Samsung ha prodotto un tablet, Apple ha accusato l’azienda coreana di aver copiato il suo iPad e un giudice tedesco ne ha disposto il ritiro dal commercio. Eppure, secondo gli avvocati che difendono il Galaxy Tab 10.1, la casa di Cupertino non avrebbe diritto a rivendicare nessun brevetto perché i tablet sono stati “inventati” prima, nel 1968. Da chi? Dagli autori del celeberrimo film di Stanley Kubrick “2001: Odissea nello Spazio”.

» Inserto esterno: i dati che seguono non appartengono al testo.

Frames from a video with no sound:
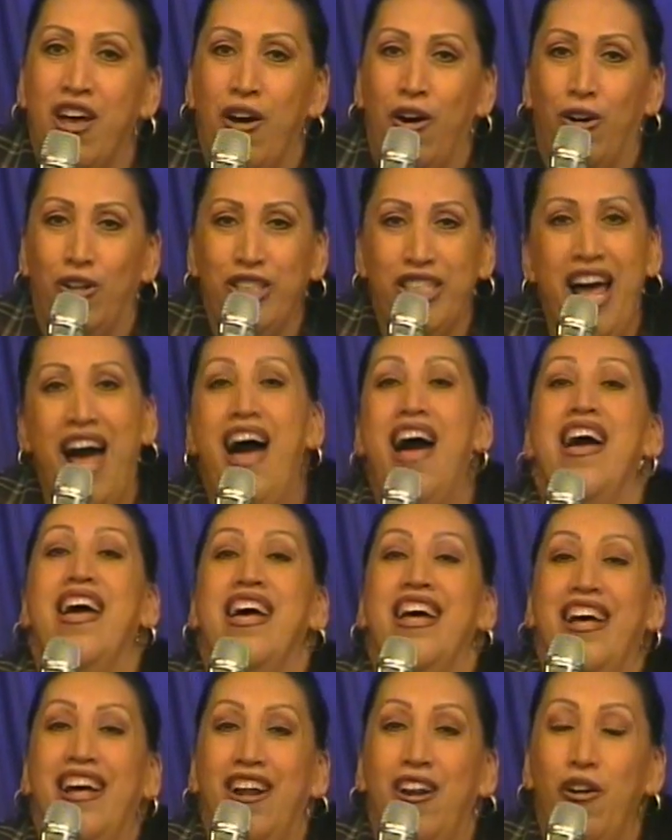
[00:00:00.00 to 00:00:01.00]
O sea,
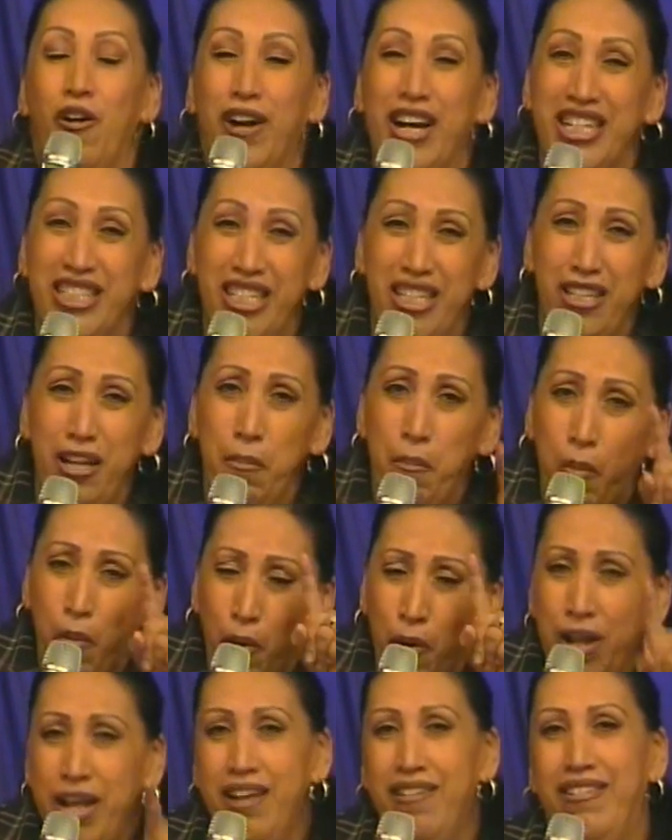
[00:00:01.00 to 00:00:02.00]
lo que sí te
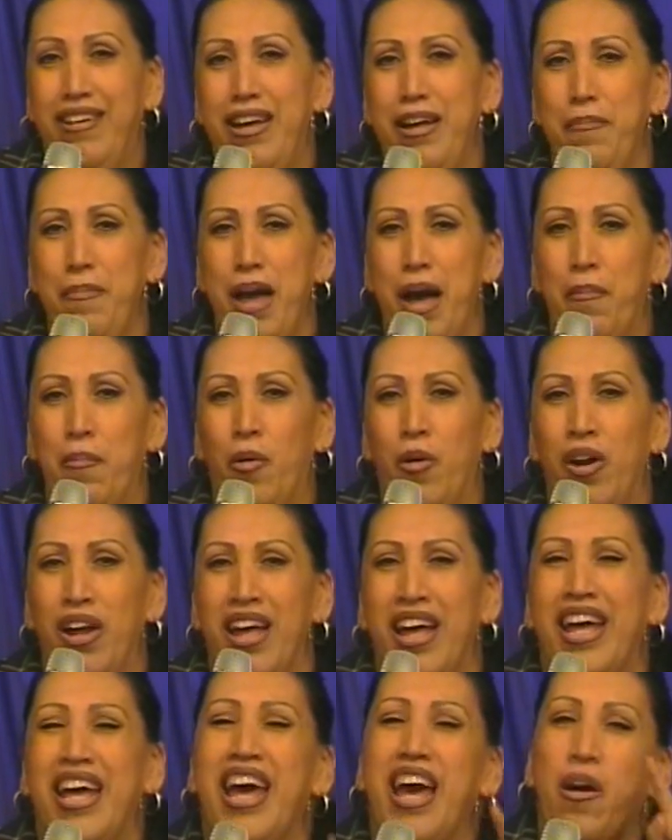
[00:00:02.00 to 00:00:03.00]
puedo decir, mi amor,
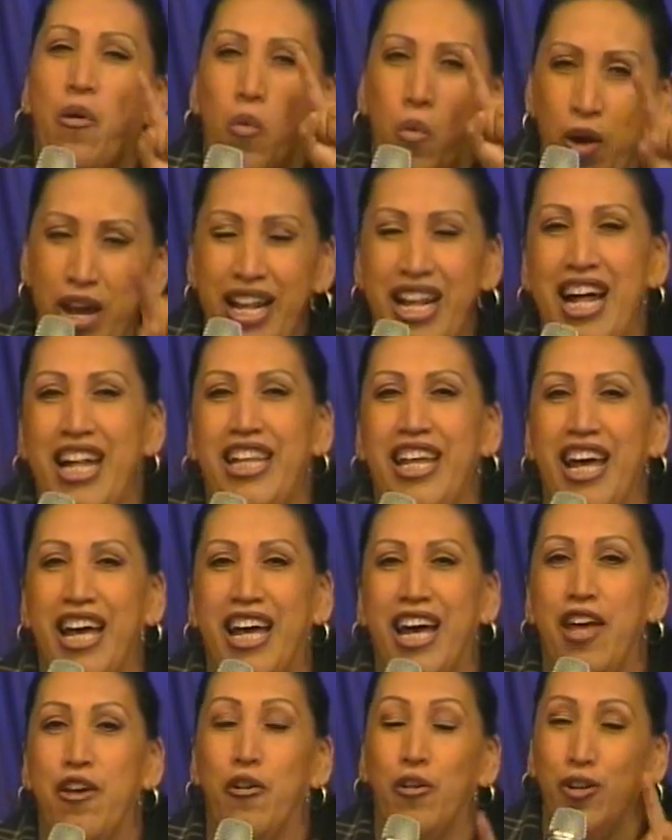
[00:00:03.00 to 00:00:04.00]
que cuídate,
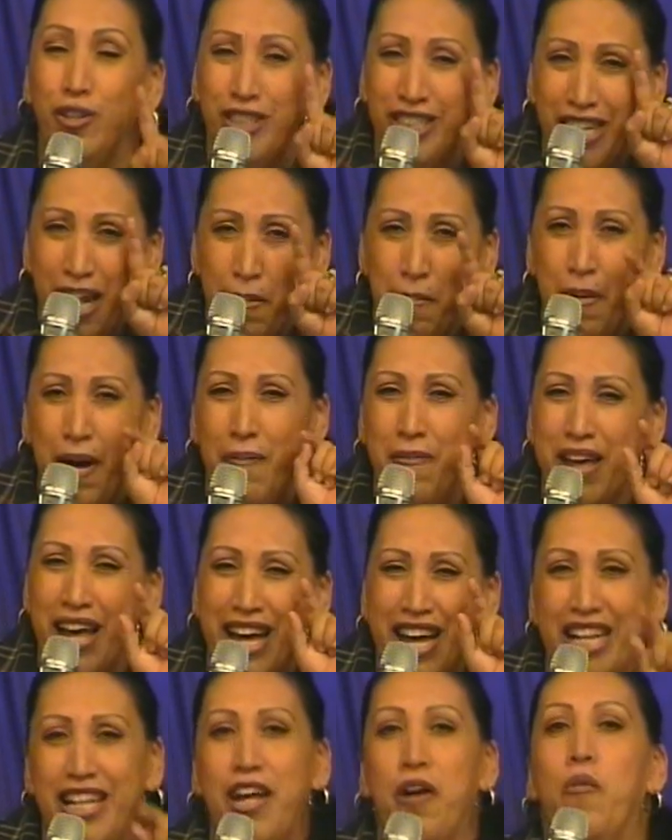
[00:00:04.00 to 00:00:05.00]
que yo no sepa bien
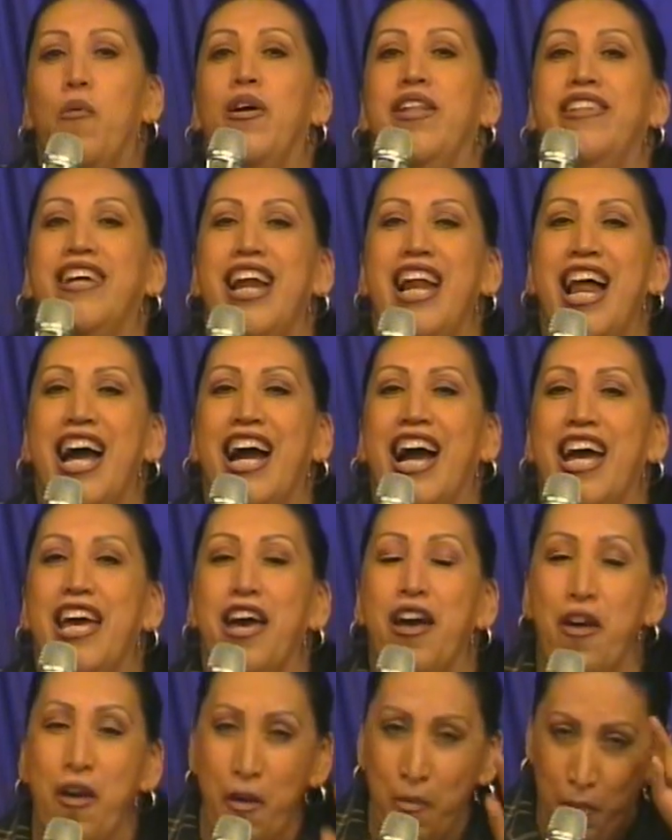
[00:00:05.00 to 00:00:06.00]
que te encuentre en la
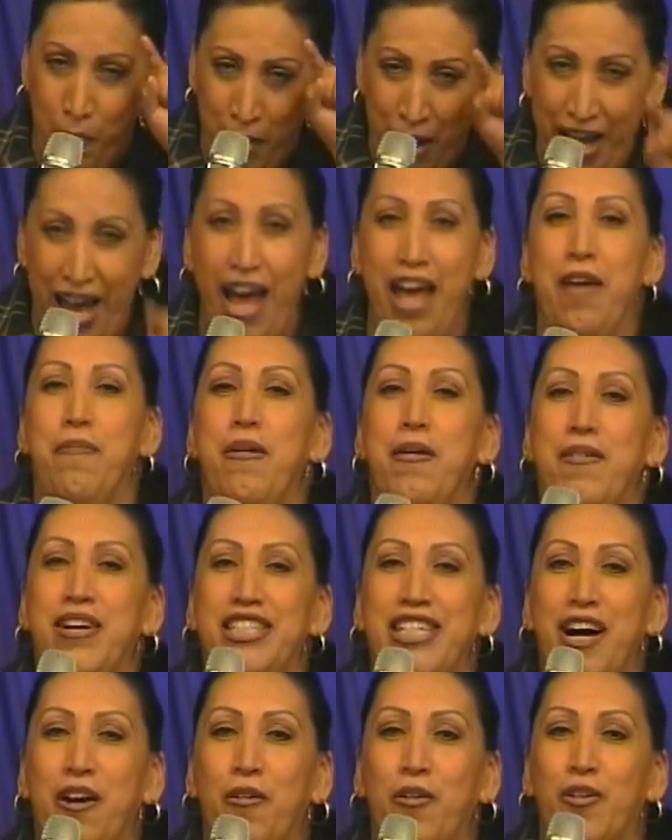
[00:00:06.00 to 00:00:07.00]
calle, porque ahí me
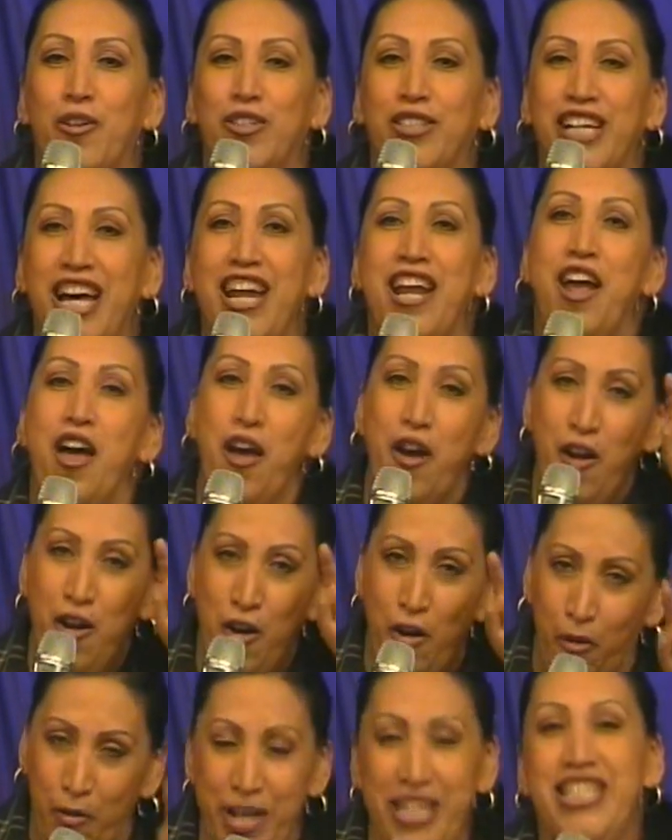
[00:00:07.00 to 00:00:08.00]
vas a conocer
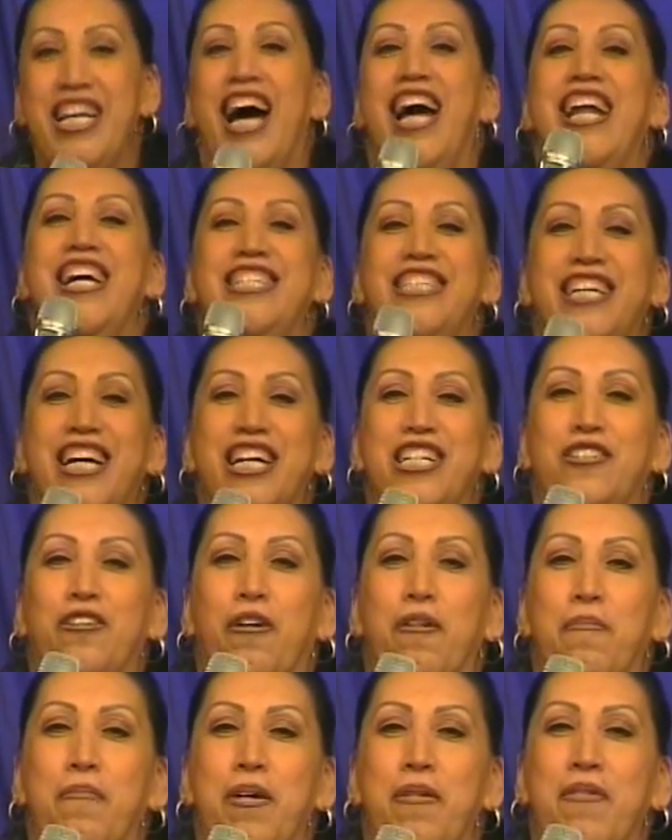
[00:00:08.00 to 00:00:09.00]
lo besares que
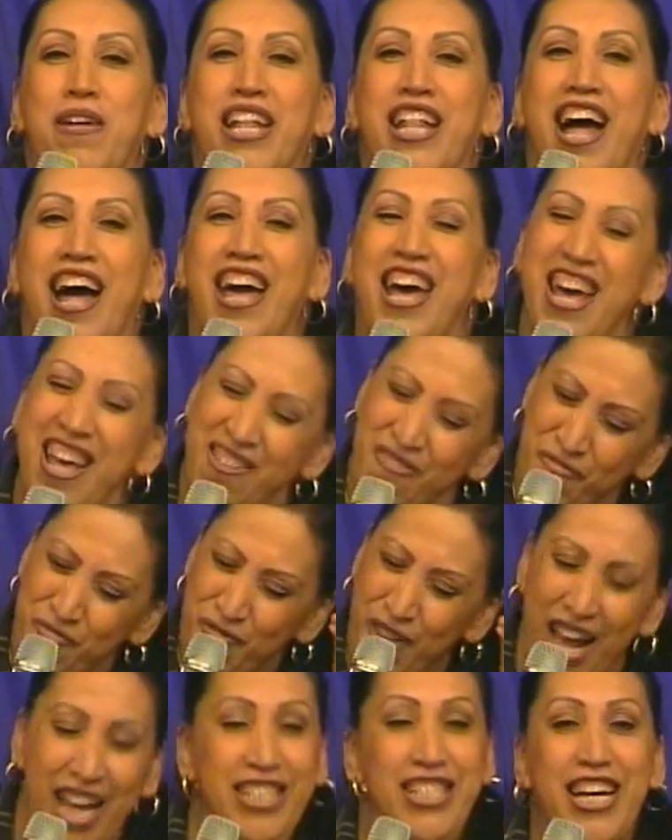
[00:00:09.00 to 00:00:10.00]
soy mi vida, ¿eh?
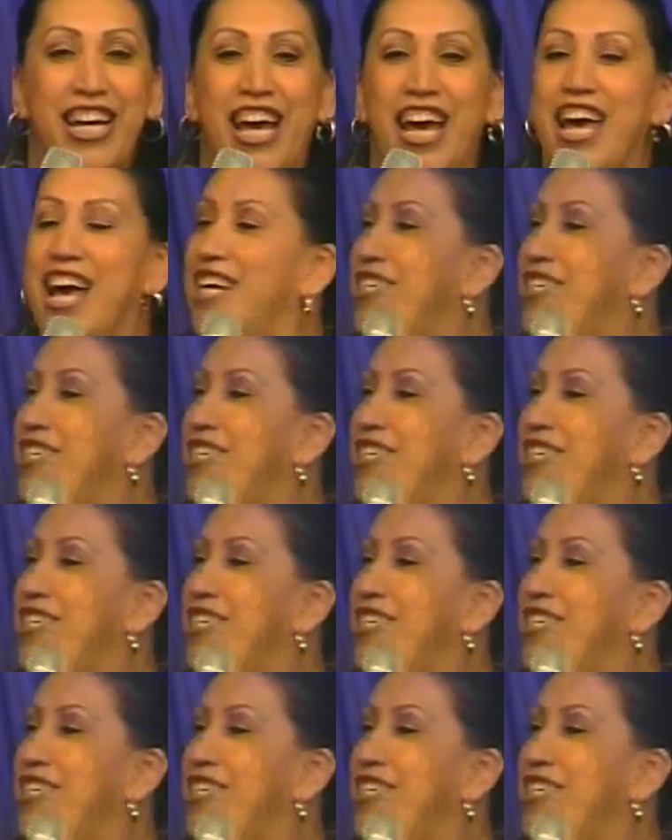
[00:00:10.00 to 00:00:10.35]
Así que ya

«In una sequenza del film della durata di circa un minuto – scrivono i legali della Samsung – due astronauti stanno mangiando e al tempo stesso utilizzano un tablet PC». A riprova, ovviamente, allegano un link a YouTube (la sequenza). «Come descritto nel brevetto 889 D – aggiungono con il loro stile da giuristi – il tablet presente nella clip ha una forma rettangolare con uno schermo dominante, bordi stretti, una superficie frontale prevalentemente piatta, una superficie posteriore piana (che è evidente perché i tablet sono appoggiati su un tavolo), e un form factor sottile». E come se non bastasse dei simil iPad si vedono in una serie anni 70 della tv inglese “The tomorrow people” e in vecchi episodi di “Star Trek”.

La finzione ha invaso la realtà? Probabilmente. Ma forse il reale e la fiction sono sempre state confuse tra loro e ce ne accorgiamo solo ora. D’altro canto la porta di interscambio tra reale e virtuale si è spalancata grazie alle periferiche digitali connesse in rete. Ho appena chiesto il “collegamento” su Linkedin – quella che su Facebook si chiama amicizia – a Lisbeth Salander, professional hacker presso Milton Security. E confesso di esser vagamente in ansia per vedere se mi accetta. Non c’è però bisogno di dire che Lisbeth è “solo” un personaggio, anzi “il” personaggio, della trilogia Millennium di Stieg Larsson e quindi – teoricamente – non esiste. Ma ben 18 dei miei contatti hanno già stretto amicizia con il suo profilo (gestito da una società di comunicazione). Perché io no?

Bizzarrie di questo mondo (post)moderno, drogato di virtuale? Anche i libri allora fanno la loro parte, mica solo internet e compagnia. Basta gironzolare per la provincia di Ragusa e trovarsi immersi in centinaia di riferimenti turistico-gastronomici al Montalbano di Camilleri, in uno straordinaria confusione tra testo letterario e set della serie interpretata da Zingaretti. Qualcosa che dal libro parte e al libro torna poi sotto forma di guida.

Marc Augé – d’altronde – ricorda che a largo di Marsiglia è possibile visitare la segreta del Conte di Montecristo, personaggio storicamente mai esistito, se non nell’opera d’appendice di Alexander Dumas. Un fenomeno ormai “antico”, dunque. Ed un altro caso di strepitosa volontaria (con)fusione tra reale e immaginario? Se la presenza dell’immagine come stimolo ulteriore a generalizzare questo fenomeno che apparteneva all’immaginario può esser una ragionevole spiegazione (ecco l’intervista nella quale Augé lo sostiene), nel caso della controversia Samsung-Apple ci sono due piani fittizi – due virtualità diremmo oggi – che collassano. Era qualcosa che avevamo già sperimentato nei mondi virtuali, con cause di separazione nel “mondo reale” o arbitrati gestiti direttamente in Second Life (per un’ampia retrospettiva il nostro caro 2L Italia, rivista dedicata nel 1998 a quel mondo).

Nei tribunali, infatti, abbiamo attori e convenuti, i soggetti sono “persone”, dal latino personae > maschere. Dire pertanto che una pellicola costituisce un antecedente valido in termini legali per dimostrare la non “originalità” di un’invenzione (anche qua il latino la dice lunga: l’etimologia è da invenire, “trovare investigando” qualcosa che già esiste), non è una bizzarria. Semmai non è altro che portare su un piano virtuale qualcosa che appartiene ad un altro piano fittizio e che, per convenzione, si prende per “reale”. Da un paio di millenni: la Giustizia.